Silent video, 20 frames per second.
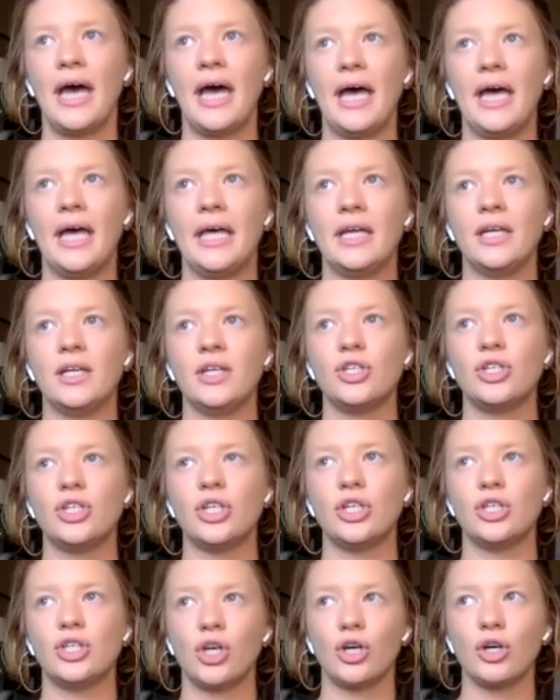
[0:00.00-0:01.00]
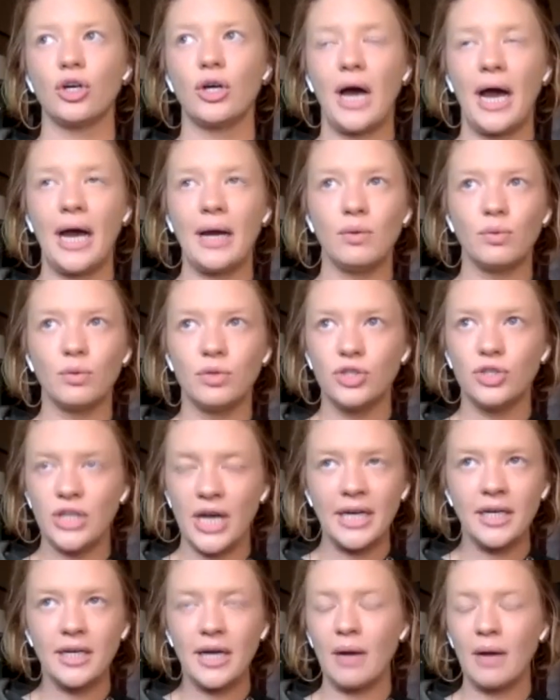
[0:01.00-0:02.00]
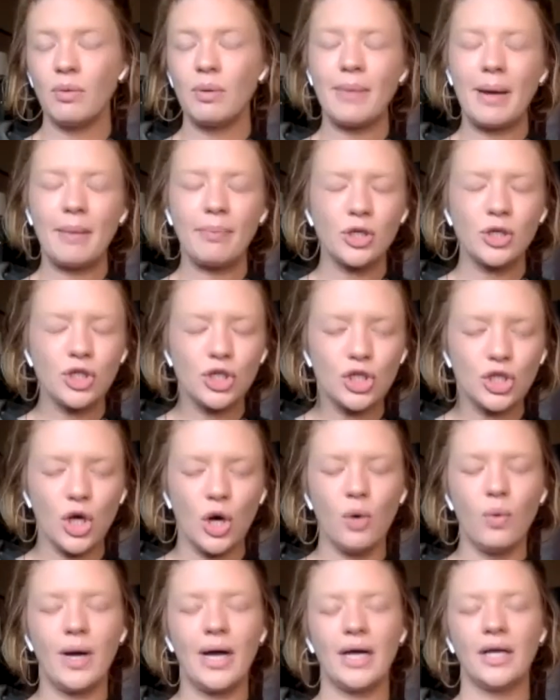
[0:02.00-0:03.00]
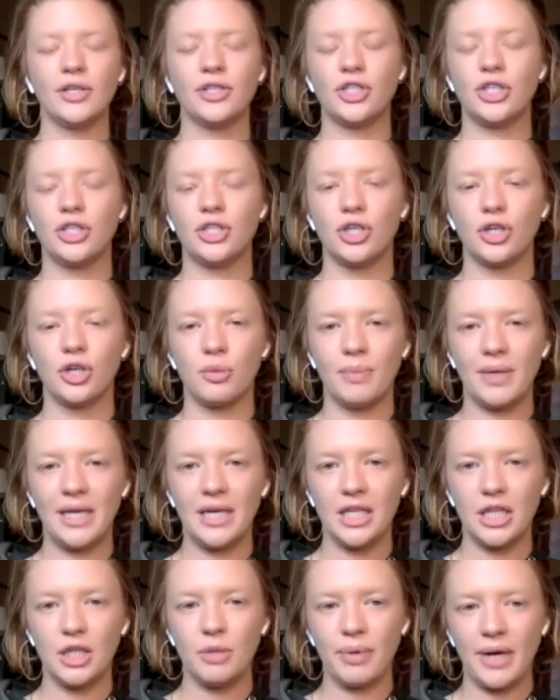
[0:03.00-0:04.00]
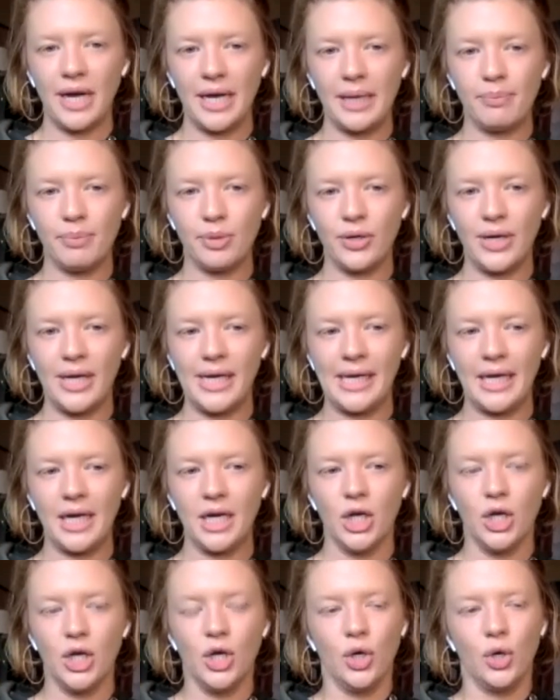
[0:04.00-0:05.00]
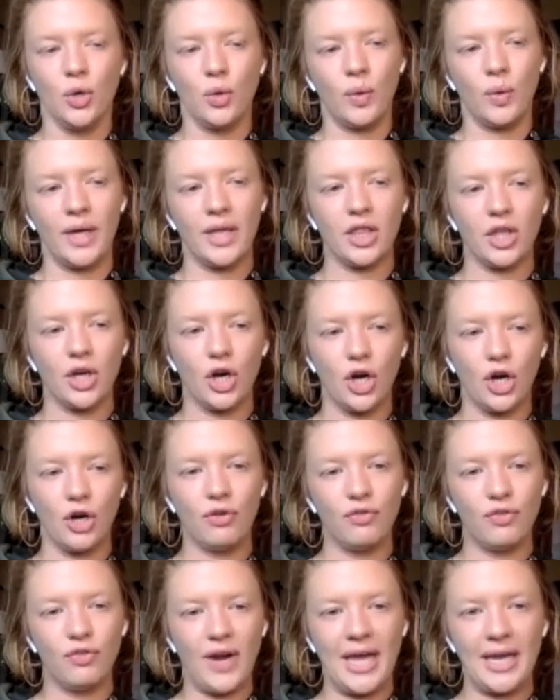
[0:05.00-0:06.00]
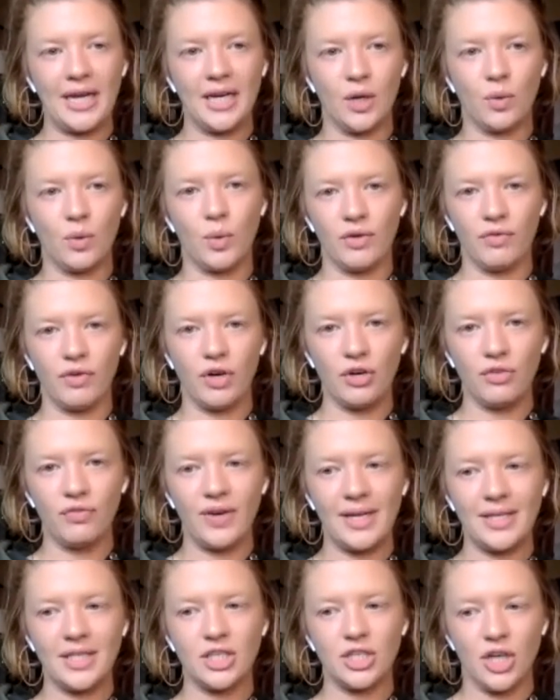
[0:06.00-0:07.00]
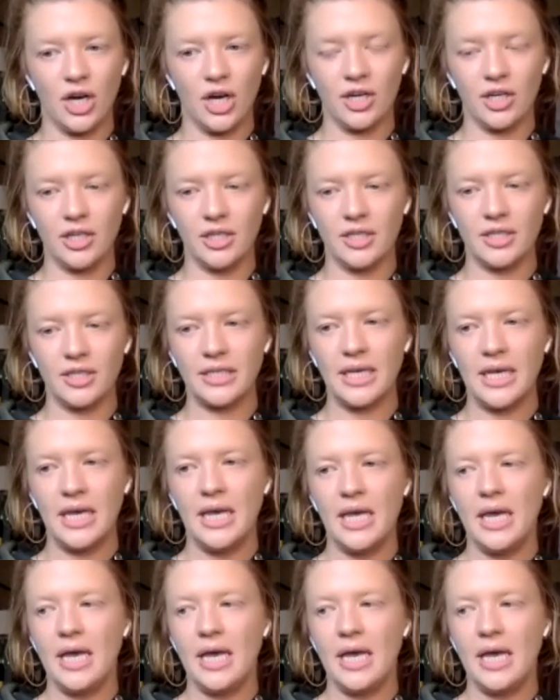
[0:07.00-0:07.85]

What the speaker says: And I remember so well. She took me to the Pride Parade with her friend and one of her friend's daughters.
__________________________________________________
Activity: Pictures are to be omitted from the copy, and only the lines from the one containing "[0:00.00-0:01.00]" through the final line of the listing above are to be written out exactly.

Task output:
[0:00.00-0:01.00]
[0:01.00-0:02.00]
[0:02.00-0:03.00]
[0:03.00-0:04.00]
[0:04.00-0:05.00]
[0:05.00-0:06.00]
[0:06.00-0:07.00]
[0:07.00-0:07.85]

What the speaker says: And I remember so well. She took me to the Pride Parade with her friend and one of her friend's daughters.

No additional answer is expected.